■ **TASK STATEMENT**
Reproduce every record verbatim but drop the pictures.

»»

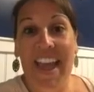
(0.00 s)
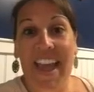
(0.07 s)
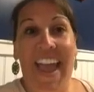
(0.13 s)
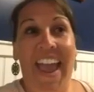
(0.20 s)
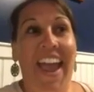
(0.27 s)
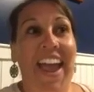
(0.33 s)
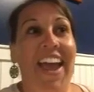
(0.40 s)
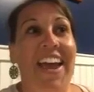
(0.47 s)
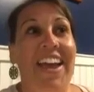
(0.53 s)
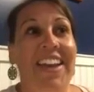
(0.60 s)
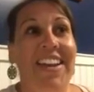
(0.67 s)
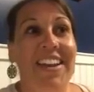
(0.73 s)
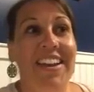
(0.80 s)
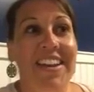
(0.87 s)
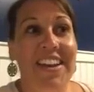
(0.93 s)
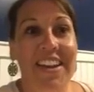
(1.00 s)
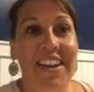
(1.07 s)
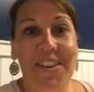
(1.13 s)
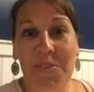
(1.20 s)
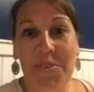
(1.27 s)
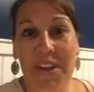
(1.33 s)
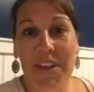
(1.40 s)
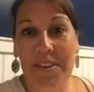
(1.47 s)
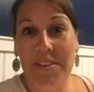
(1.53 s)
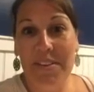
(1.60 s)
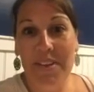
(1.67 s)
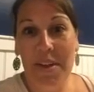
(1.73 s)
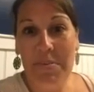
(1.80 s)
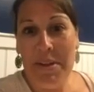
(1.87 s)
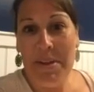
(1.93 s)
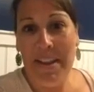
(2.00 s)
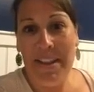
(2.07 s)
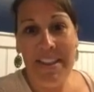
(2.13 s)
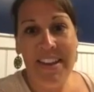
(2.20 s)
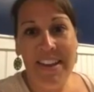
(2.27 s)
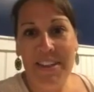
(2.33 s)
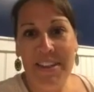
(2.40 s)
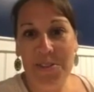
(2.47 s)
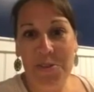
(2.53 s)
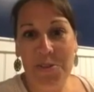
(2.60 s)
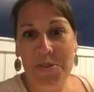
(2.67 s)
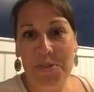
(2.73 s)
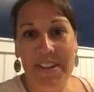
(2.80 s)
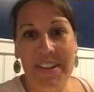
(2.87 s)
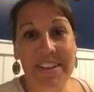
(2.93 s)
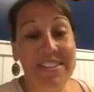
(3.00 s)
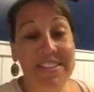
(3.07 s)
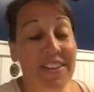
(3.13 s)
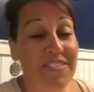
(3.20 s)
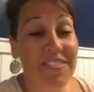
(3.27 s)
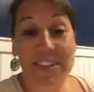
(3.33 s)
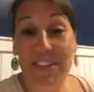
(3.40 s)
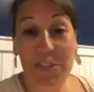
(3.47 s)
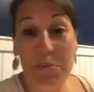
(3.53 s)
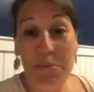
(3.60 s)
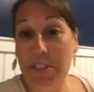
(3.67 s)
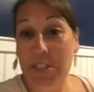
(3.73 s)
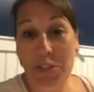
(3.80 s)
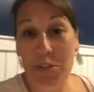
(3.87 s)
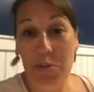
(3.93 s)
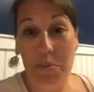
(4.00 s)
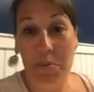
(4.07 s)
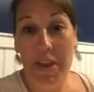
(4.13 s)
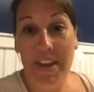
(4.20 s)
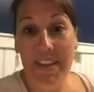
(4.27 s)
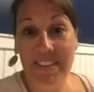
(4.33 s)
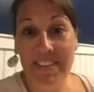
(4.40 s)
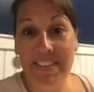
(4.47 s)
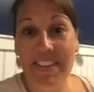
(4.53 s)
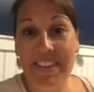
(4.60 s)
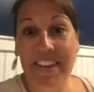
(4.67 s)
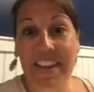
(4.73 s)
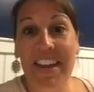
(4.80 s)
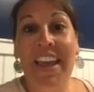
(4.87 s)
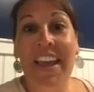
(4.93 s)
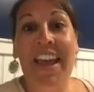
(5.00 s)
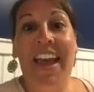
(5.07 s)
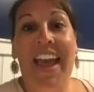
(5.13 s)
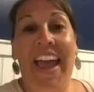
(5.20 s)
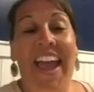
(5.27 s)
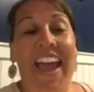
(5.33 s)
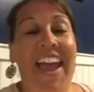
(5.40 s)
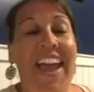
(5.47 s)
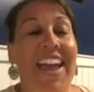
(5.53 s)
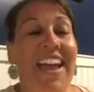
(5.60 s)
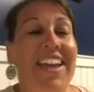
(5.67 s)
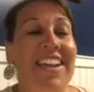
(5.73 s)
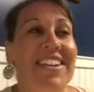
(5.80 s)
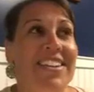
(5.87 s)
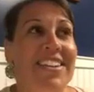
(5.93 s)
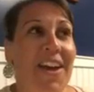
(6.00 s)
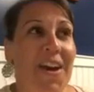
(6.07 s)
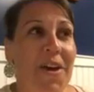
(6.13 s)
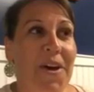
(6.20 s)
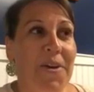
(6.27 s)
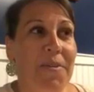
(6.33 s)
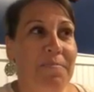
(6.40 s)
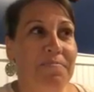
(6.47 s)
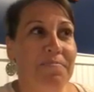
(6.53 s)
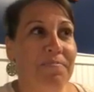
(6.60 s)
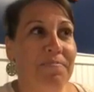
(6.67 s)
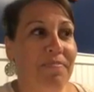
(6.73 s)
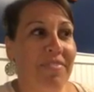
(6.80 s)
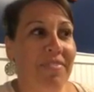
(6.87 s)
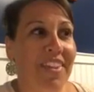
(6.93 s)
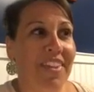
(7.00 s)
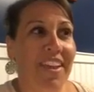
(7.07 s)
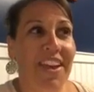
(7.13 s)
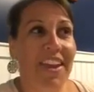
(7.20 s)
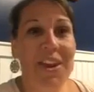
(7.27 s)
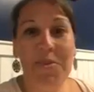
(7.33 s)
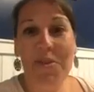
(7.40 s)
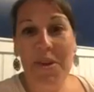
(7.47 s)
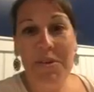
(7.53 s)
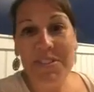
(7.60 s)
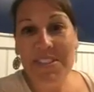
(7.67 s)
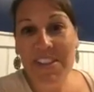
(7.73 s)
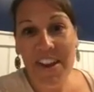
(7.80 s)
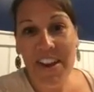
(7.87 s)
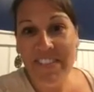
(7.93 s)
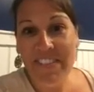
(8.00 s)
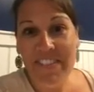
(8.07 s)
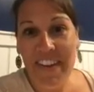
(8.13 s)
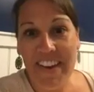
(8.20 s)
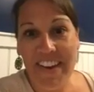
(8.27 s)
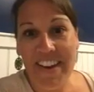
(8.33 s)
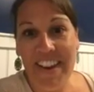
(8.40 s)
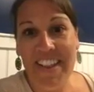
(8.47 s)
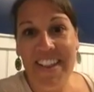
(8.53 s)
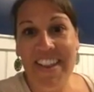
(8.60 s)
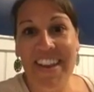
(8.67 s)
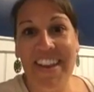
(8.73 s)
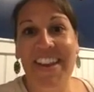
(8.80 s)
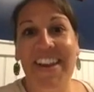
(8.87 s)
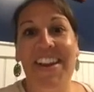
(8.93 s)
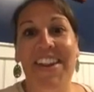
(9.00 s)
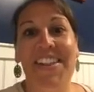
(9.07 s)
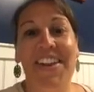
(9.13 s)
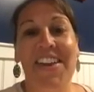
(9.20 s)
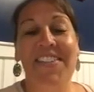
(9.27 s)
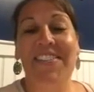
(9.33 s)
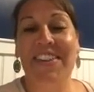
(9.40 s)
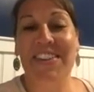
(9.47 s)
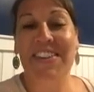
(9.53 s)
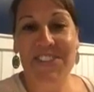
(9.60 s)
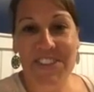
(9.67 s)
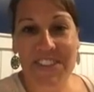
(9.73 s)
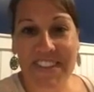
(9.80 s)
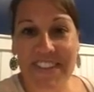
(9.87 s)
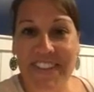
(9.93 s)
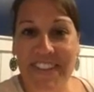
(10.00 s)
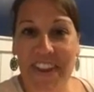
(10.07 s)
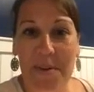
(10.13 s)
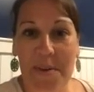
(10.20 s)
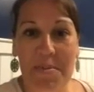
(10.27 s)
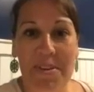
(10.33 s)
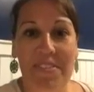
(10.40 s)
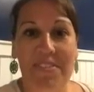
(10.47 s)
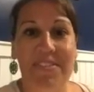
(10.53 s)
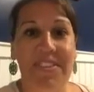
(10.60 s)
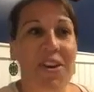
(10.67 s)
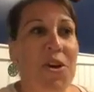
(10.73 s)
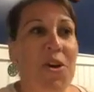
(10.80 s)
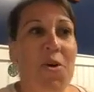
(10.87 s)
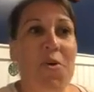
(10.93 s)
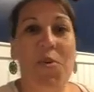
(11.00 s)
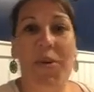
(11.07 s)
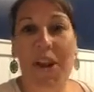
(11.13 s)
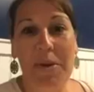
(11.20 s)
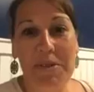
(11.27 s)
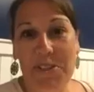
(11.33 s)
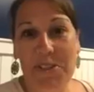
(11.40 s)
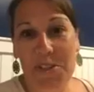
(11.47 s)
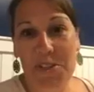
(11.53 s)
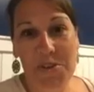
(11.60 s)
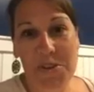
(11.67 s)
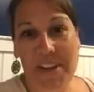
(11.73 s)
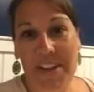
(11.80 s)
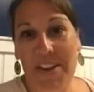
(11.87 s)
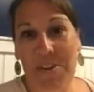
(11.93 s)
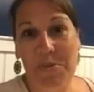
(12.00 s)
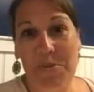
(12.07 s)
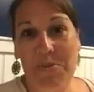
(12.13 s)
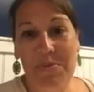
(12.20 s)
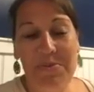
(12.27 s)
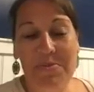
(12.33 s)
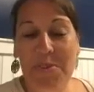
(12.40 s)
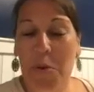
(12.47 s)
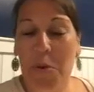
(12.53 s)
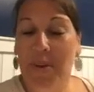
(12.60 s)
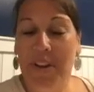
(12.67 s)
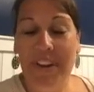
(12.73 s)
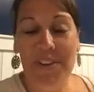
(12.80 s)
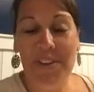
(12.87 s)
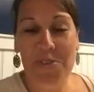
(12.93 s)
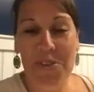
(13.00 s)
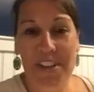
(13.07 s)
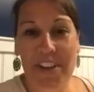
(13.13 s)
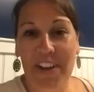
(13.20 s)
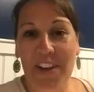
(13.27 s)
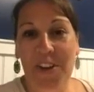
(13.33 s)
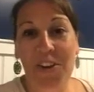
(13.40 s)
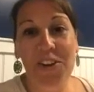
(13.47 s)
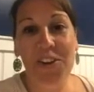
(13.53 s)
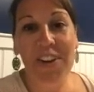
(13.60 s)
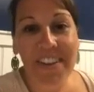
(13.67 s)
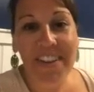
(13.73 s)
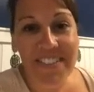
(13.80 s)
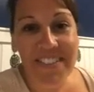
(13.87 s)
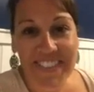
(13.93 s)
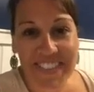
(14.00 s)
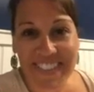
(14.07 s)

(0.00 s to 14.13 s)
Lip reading: and it went, I think I sold like 70 tubes of toothpaste. And anyway, it was a lot of fun. And then I got a lot of interest of what I was doing. No one had really heard of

««

■ **ANSWER TO THE PROBLEM**
(0.00 s)
(0.07 s)
(0.13 s)
(0.20 s)
(0.27 s)
(0.33 s)
(0.40 s)
(0.47 s)
(0.53 s)
(0.60 s)
(0.67 s)
(0.73 s)
(0.80 s)
(0.87 s)
(0.93 s)
(1.00 s)
(1.07 s)
(1.13 s)
(1.20 s)
(1.27 s)
(1.33 s)
(1.40 s)
(1.47 s)
(1.53 s)
(1.60 s)
(1.67 s)
(1.73 s)
(1.80 s)
(1.87 s)
(1.93 s)
(2.00 s)
(2.07 s)
(2.13 s)
(2.20 s)
(2.27 s)
(2.33 s)
(2.40 s)
(2.47 s)
(2.53 s)
(2.60 s)
(2.67 s)
(2.73 s)
(2.80 s)
(2.87 s)
(2.93 s)
(3.00 s)
(3.07 s)
(3.13 s)
(3.20 s)
(3.27 s)
(3.33 s)
(3.40 s)
(3.47 s)
(3.53 s)
(3.60 s)
(3.67 s)
(3.73 s)
(3.80 s)
(3.87 s)
(3.93 s)
(4.00 s)
(4.07 s)
(4.13 s)
(4.20 s)
(4.27 s)
(4.33 s)
(4.40 s)
(4.47 s)
(4.53 s)
(4.60 s)
(4.67 s)
(4.73 s)
(4.80 s)
(4.87 s)
(4.93 s)
(5.00 s)
(5.07 s)
(5.13 s)
(5.20 s)
(5.27 s)
(5.33 s)
(5.40 s)
(5.47 s)
(5.53 s)
(5.60 s)
(5.67 s)
(5.73 s)
(5.80 s)
(5.87 s)
(5.93 s)
(6.00 s)
(6.07 s)
(6.13 s)
(6.20 s)
(6.27 s)
(6.33 s)
(6.40 s)
(6.47 s)
(6.53 s)
(6.60 s)
(6.67 s)
(6.73 s)
(6.80 s)
(6.87 s)
(6.93 s)
(7.00 s)
(7.07 s)
(7.13 s)
(7.20 s)
(7.27 s)
(7.33 s)
(7.40 s)
(7.47 s)
(7.53 s)
(7.60 s)
(7.67 s)
(7.73 s)
(7.80 s)
(7.87 s)
(7.93 s)
(8.00 s)
(8.07 s)
(8.13 s)
(8.20 s)
(8.27 s)
(8.33 s)
(8.40 s)
(8.47 s)
(8.53 s)
(8.60 s)
(8.67 s)
(8.73 s)
(8.80 s)
(8.87 s)
(8.93 s)
(9.00 s)
(9.07 s)
(9.13 s)
(9.20 s)
(9.27 s)
(9.33 s)
(9.40 s)
(9.47 s)
(9.53 s)
(9.60 s)
(9.67 s)
(9.73 s)
(9.80 s)
(9.87 s)
(9.93 s)
(10.00 s)
(10.07 s)
(10.13 s)
(10.20 s)
(10.27 s)
(10.33 s)
(10.40 s)
(10.47 s)
(10.53 s)
(10.60 s)
(10.67 s)
(10.73 s)
(10.80 s)
(10.87 s)
(10.93 s)
(11.00 s)
(11.07 s)
(11.13 s)
(11.20 s)
(11.27 s)
(11.33 s)
(11.40 s)
(11.47 s)
(11.53 s)
(11.60 s)
(11.67 s)
(11.73 s)
(11.80 s)
(11.87 s)
(11.93 s)
(12.00 s)
(12.07 s)
(12.13 s)
(12.20 s)
(12.27 s)
(12.33 s)
(12.40 s)
(12.47 s)
(12.53 s)
(12.60 s)
(12.67 s)
(12.73 s)
(12.80 s)
(12.87 s)
(12.93 s)
(13.00 s)
(13.07 s)
(13.13 s)
(13.20 s)
(13.27 s)
(13.33 s)
(13.40 s)
(13.47 s)
(13.53 s)
(13.60 s)
(13.67 s)
(13.73 s)
(13.80 s)
(13.87 s)
(13.93 s)
(14.00 s)
(14.07 s)

(0.00 s to 14.13 s)
Lip reading: and it went, I think I sold like 70 tubes of toothpaste. And anyway, it was a lot of fun. And then I got a lot of interest of what I was doing. No one had really heard of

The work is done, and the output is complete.